→ Task objective:
Leaving out the pictures, please retype each record exactly.

→ Records for the exercise:

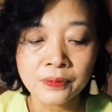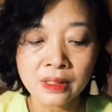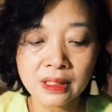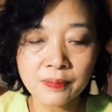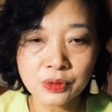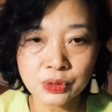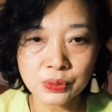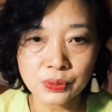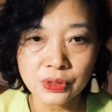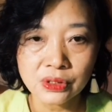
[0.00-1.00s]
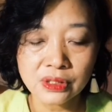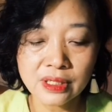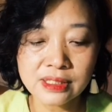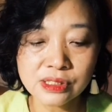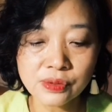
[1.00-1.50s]
Number two, the
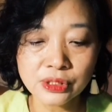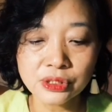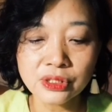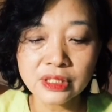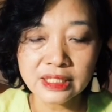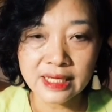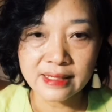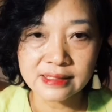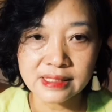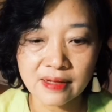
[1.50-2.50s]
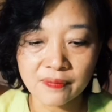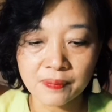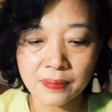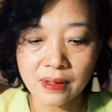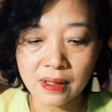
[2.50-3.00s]
instructional games have
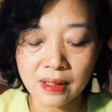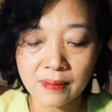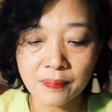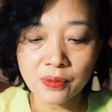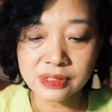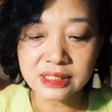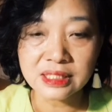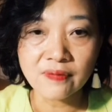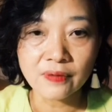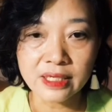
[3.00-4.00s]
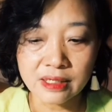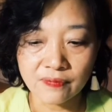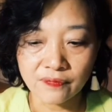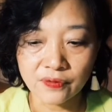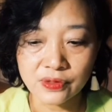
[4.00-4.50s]
positively
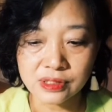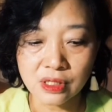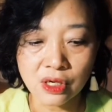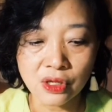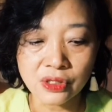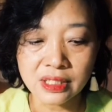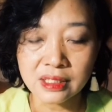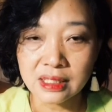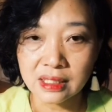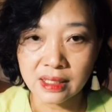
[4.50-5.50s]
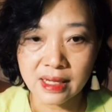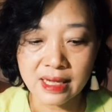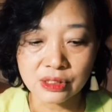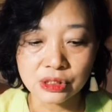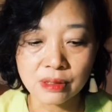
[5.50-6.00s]
influenced learning in
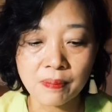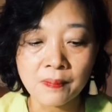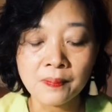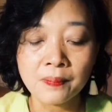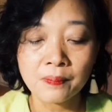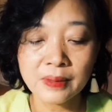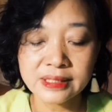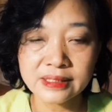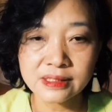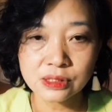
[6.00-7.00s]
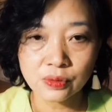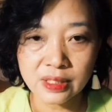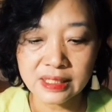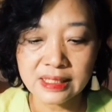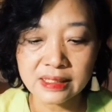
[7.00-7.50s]
actual business
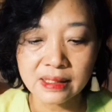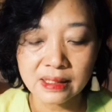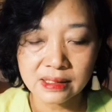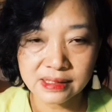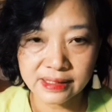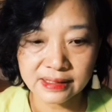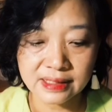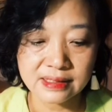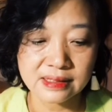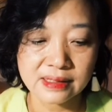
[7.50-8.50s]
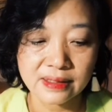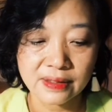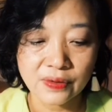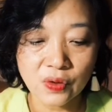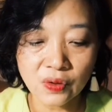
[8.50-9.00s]
training settings.
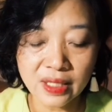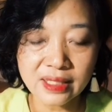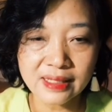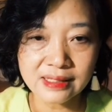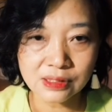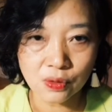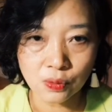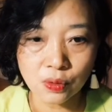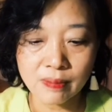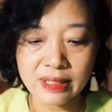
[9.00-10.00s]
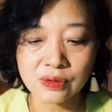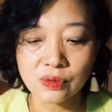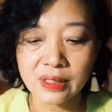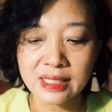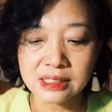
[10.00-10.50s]
Okay, this concludes my
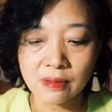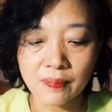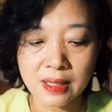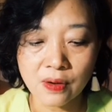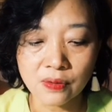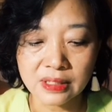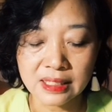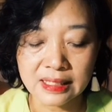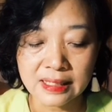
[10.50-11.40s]
today's topic on the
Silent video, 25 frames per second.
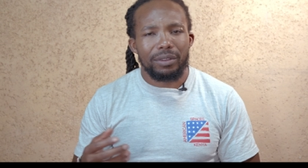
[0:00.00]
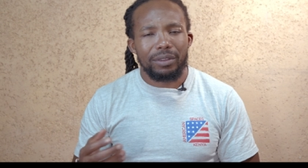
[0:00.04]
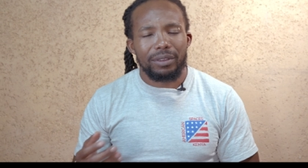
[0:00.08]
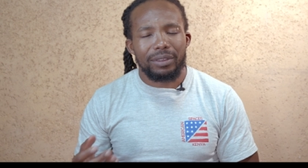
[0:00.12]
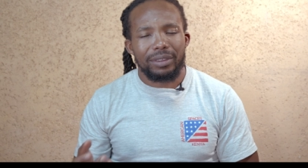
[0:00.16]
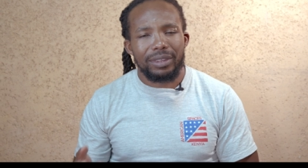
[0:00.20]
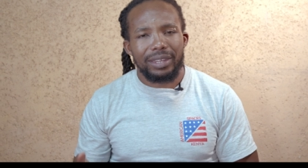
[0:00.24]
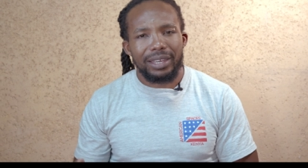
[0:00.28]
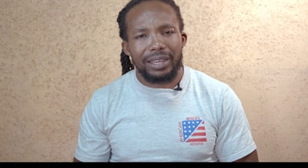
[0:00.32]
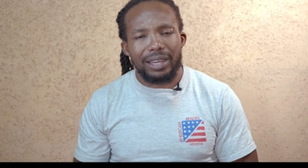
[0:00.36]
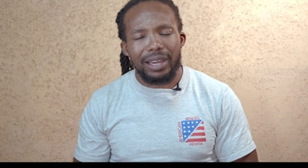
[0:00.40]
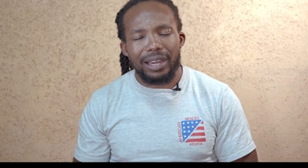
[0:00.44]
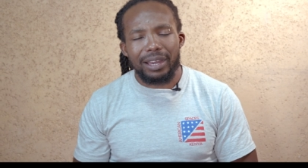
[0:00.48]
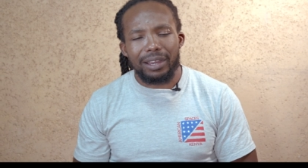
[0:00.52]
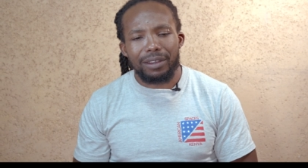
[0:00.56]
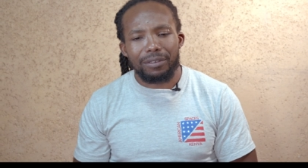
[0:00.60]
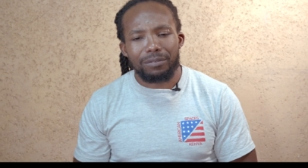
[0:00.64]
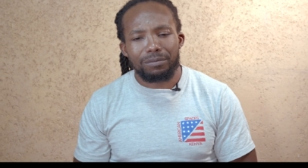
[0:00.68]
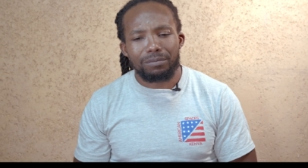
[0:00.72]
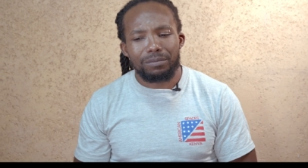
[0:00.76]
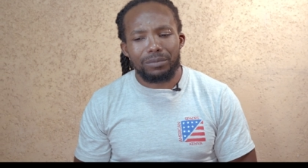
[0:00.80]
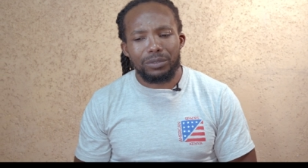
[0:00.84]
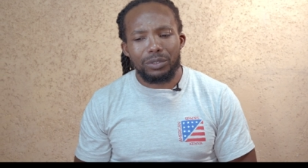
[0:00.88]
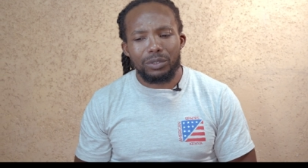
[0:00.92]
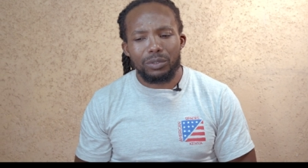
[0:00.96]
They are,
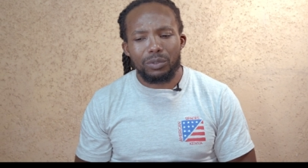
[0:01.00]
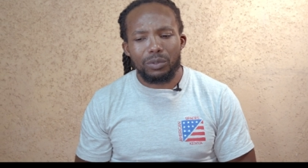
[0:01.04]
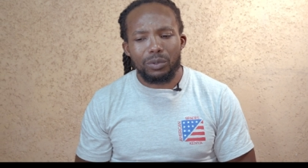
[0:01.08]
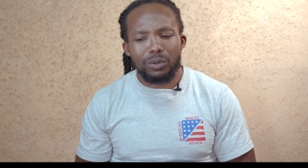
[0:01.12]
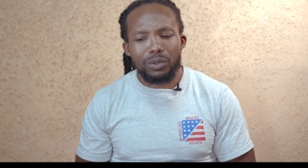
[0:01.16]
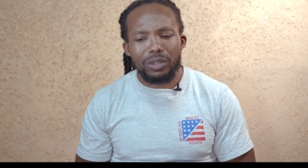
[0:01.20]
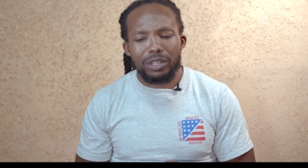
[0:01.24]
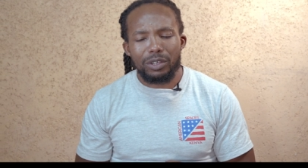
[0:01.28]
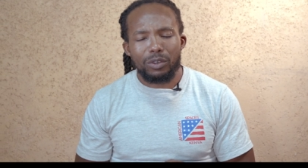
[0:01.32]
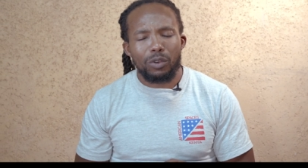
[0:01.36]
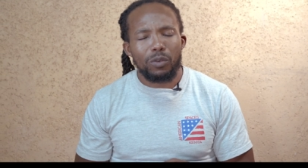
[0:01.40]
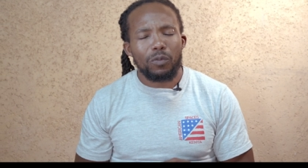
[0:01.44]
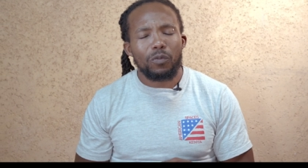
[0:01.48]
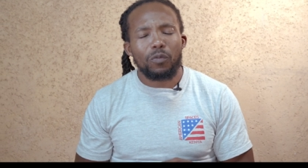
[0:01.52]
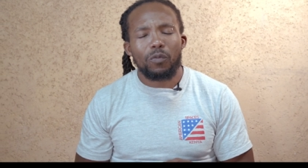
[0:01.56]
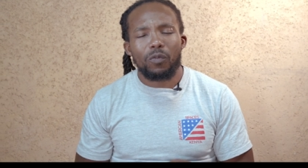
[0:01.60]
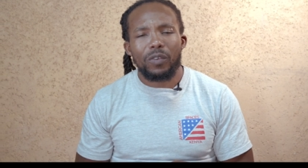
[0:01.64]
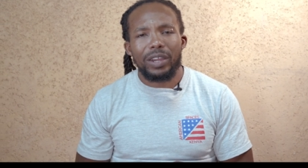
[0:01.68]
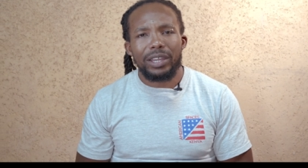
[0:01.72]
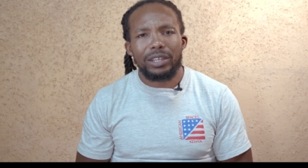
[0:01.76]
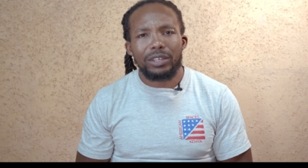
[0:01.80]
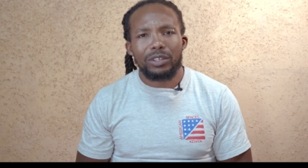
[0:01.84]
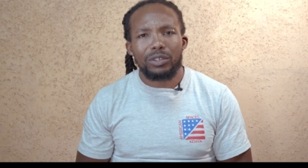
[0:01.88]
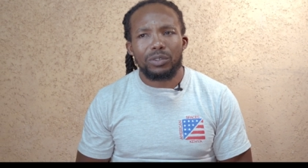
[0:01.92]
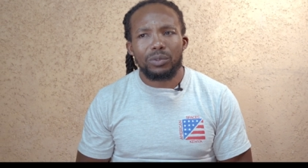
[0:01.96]
you know, they don't
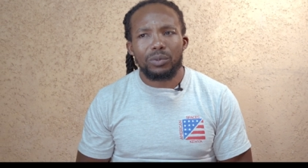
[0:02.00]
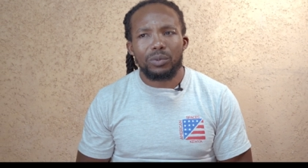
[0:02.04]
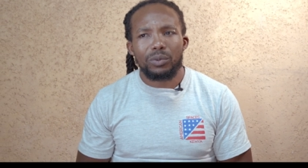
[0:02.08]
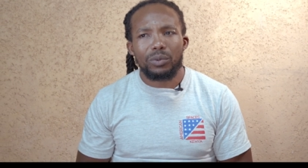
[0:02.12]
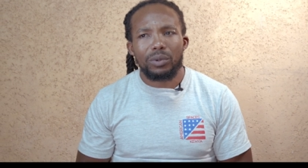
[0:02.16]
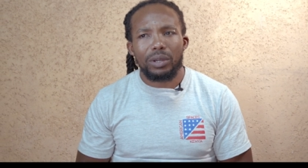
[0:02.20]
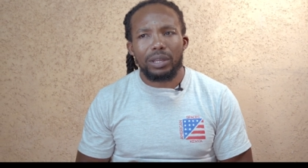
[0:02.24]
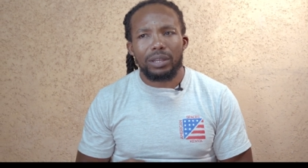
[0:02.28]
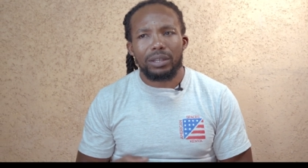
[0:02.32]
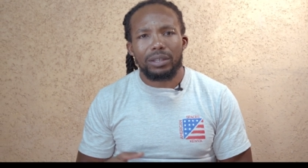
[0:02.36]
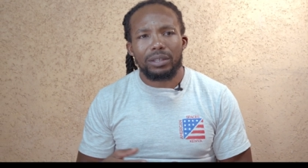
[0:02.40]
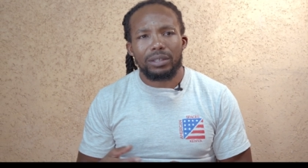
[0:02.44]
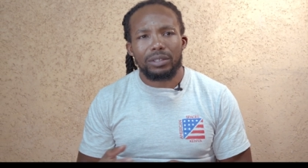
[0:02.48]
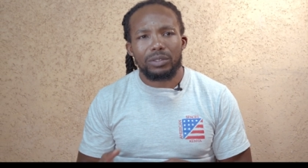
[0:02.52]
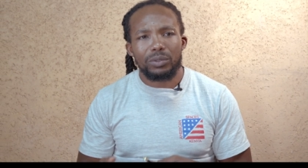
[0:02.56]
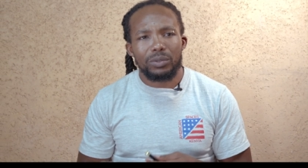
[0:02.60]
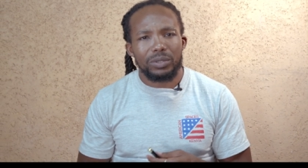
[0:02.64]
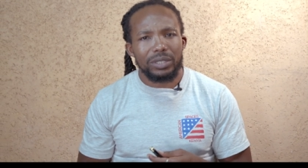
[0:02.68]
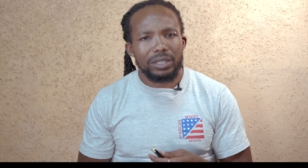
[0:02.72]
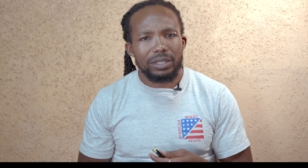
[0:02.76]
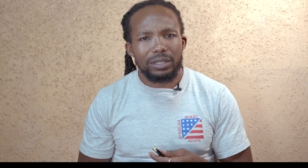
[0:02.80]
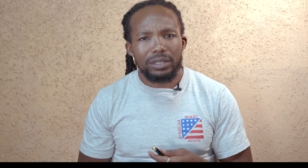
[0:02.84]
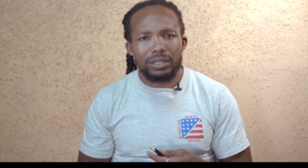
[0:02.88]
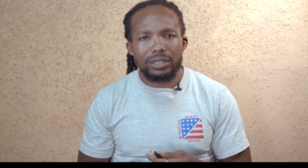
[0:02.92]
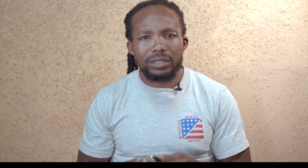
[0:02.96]
find you a
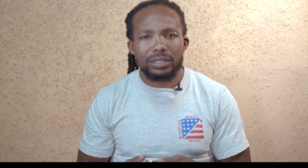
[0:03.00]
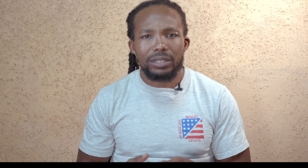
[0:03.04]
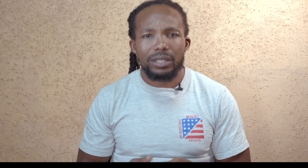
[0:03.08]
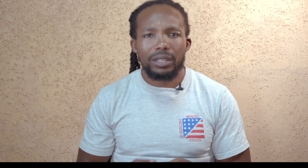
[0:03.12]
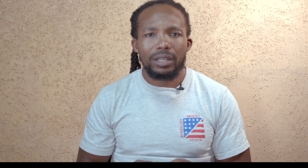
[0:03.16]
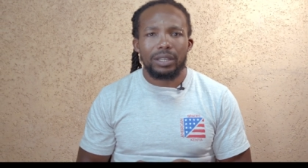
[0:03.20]
nuisance.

→ Answer:
[0.00-1.00s]
[1.00-1.50s]
Number two, the
[1.50-2.50s]
[2.50-3.00s]
instructional games have
[3.00-4.00s]
[4.00-4.50s]
positively
[4.50-5.50s]
[5.50-6.00s]
influenced learning in
[6.00-7.00s]
[7.00-7.50s]
actual business
[7.50-8.50s]
[8.50-9.00s]
training settings.
[9.00-10.00s]
[10.00-10.50s]
Okay, this concludes my
[10.50-11.40s]
today's topic on the
Silent video, 25 frames per second.
[0:00.00]
[0:00.04]
[0:00.08]
[0:00.12]
[0:00.16]
[0:00.20]
[0:00.24]
[0:00.28]
[0:00.32]
[0:00.36]
[0:00.40]
[0:00.44]
[0:00.48]
[0:00.52]
[0:00.56]
[0:00.60]
[0:00.64]
[0:00.68]
[0:00.72]
[0:00.76]
[0:00.80]
[0:00.84]
[0:00.88]
[0:00.92]
[0:00.96]
They are,
[0:01.00]
[0:01.04]
[0:01.08]
[0:01.12]
[0:01.16]
[0:01.20]
[0:01.24]
[0:01.28]
[0:01.32]
[0:01.36]
[0:01.40]
[0:01.44]
[0:01.48]
[0:01.52]
[0:01.56]
[0:01.60]
[0:01.64]
[0:01.68]
[0:01.72]
[0:01.76]
[0:01.80]
[0:01.84]
[0:01.88]
[0:01.92]
[0:01.96]
you know, they don't
[0:02.00]
[0:02.04]
[0:02.08]
[0:02.12]
[0:02.16]
[0:02.20]
[0:02.24]
[0:02.28]
[0:02.32]
[0:02.36]
[0:02.40]
[0:02.44]
[0:02.48]
[0:02.52]
[0:02.56]
[0:02.60]
[0:02.64]
[0:02.68]
[0:02.72]
[0:02.76]
[0:02.80]
[0:02.84]
[0:02.88]
[0:02.92]
[0:02.96]
find you a
[0:03.00]
[0:03.04]
[0:03.08]
[0:03.12]
[0:03.16]
[0:03.20]
nuisance.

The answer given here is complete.